Anyway, the NES version is without a doubt the more…uh…shall we say complex version, allowing for up to four players and having animated spots moving around to explain how it was actually relevant to the mascot himself. I will say, however, that I found the sound effects and random interludes to be a bit more distracting and annoying than they were charming or endearing. The Spot movements themselves were rather interesting and amusing, though.
The Game Boy version, on the other hand, seems to have invested rather more than would be advisable in its whopping TWO songs, particularly as the first one is one you’ll want to skip over as soon as possible to get to the part where you can control the game (or at least set up your options) and the second will only play if either player hovers over the board without making a move for long enough.

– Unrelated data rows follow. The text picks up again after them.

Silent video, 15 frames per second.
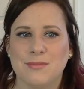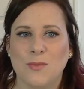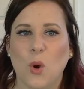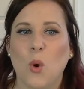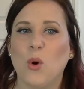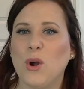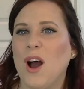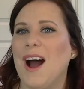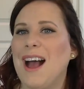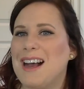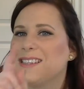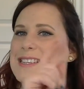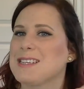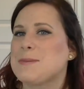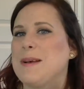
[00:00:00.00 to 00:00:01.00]
Or not
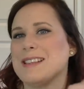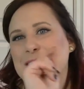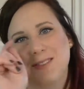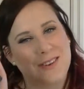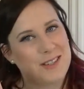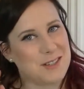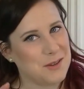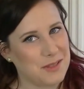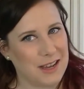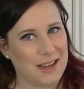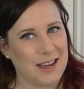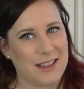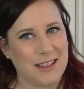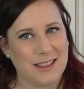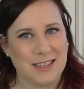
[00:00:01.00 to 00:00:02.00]
as expensive as you think.
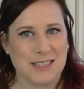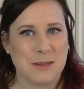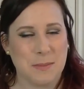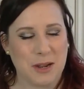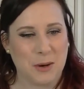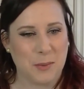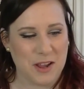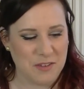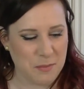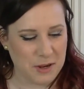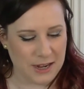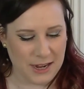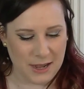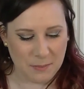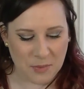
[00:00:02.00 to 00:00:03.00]
I think that's a better way of
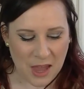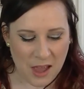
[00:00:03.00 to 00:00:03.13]
putting it.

It’s still kinda interesting that they’re there to begin with, so I decided to let them play out for as long as they could. Actually, the title screen music does NOT give you a choice (the first time it loads up, anyway) and you’ll only be given the luxury of control from the game itself once you’ve let the extent of the game credits, such as they are, run their course.
The game itself is really nothing to do with Spot, as you might have guessed. It’s really a puzzle board game! What, that’s not the first thing that jumps to mind when you think of the bubbly lemon-lime soft drink? Oh, darn.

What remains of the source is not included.